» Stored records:
···
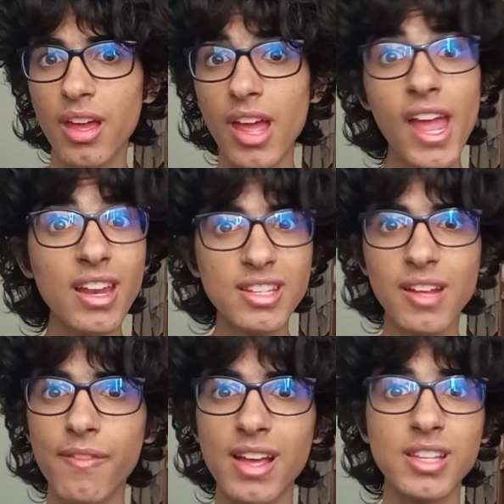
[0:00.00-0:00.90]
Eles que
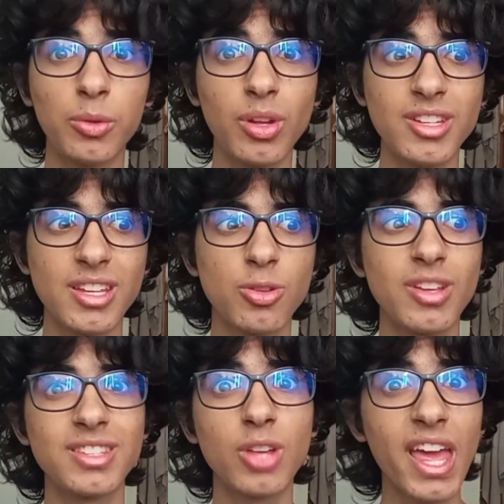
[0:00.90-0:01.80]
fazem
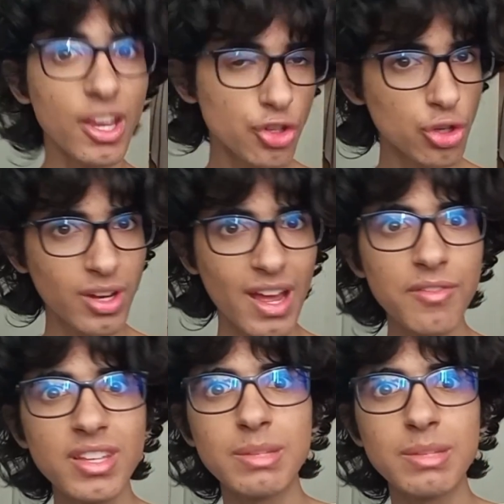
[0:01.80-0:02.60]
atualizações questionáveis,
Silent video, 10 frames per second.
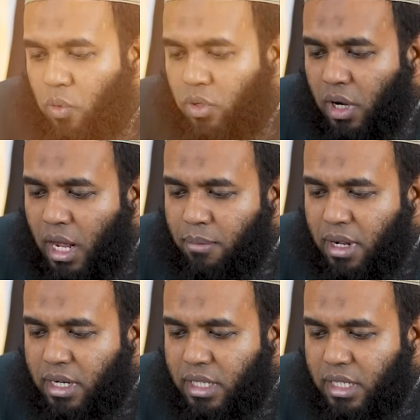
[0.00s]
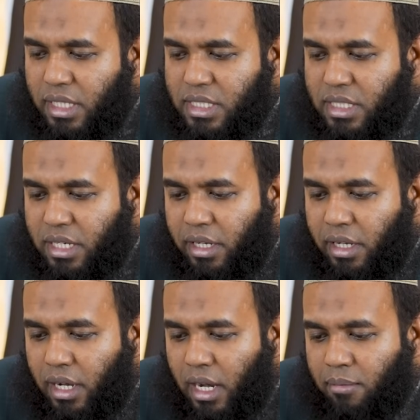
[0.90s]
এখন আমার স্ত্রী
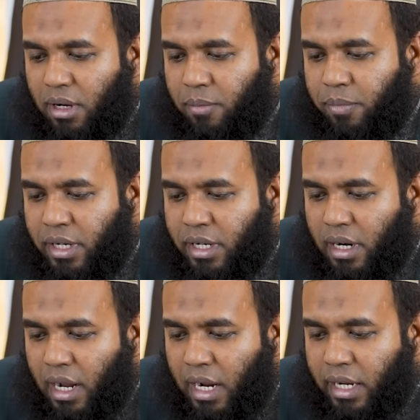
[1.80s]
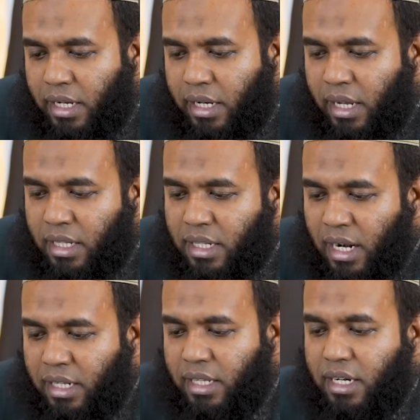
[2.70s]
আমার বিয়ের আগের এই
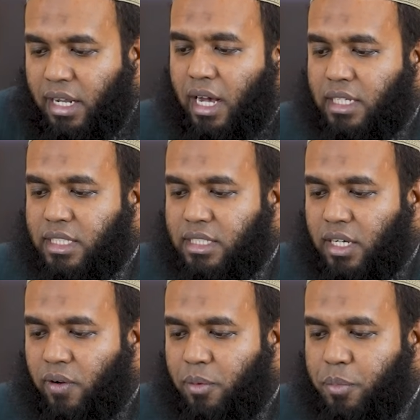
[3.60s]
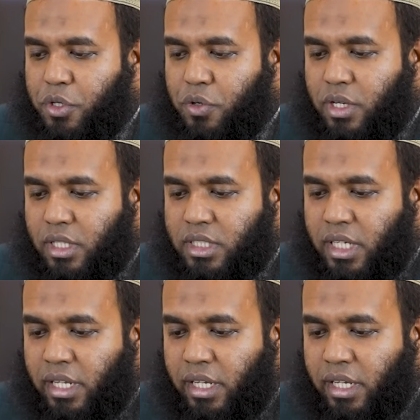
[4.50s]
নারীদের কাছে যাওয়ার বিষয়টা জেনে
···
» WORK TO BE COMPLETED:
Only the lines from the one with "[0:00.90-0:01.80]" through the final line of the entries belong in the answer, set down exactly, with both ends included and no pictures.

» ANSWER TO THIS TASK:
[0:00.90-0:01.80]
fazem
[0:01.80-0:02.60]
atualizações questionáveis,
Silent video, 10 frames per second.
[0.00s]
[0.90s]
এখন আমার স্ত্রী
[1.80s]
[2.70s]
আমার বিয়ের আগের এই
[3.60s]
[4.50s]
নারীদের কাছে যাওয়ার বিষয়টা জেনে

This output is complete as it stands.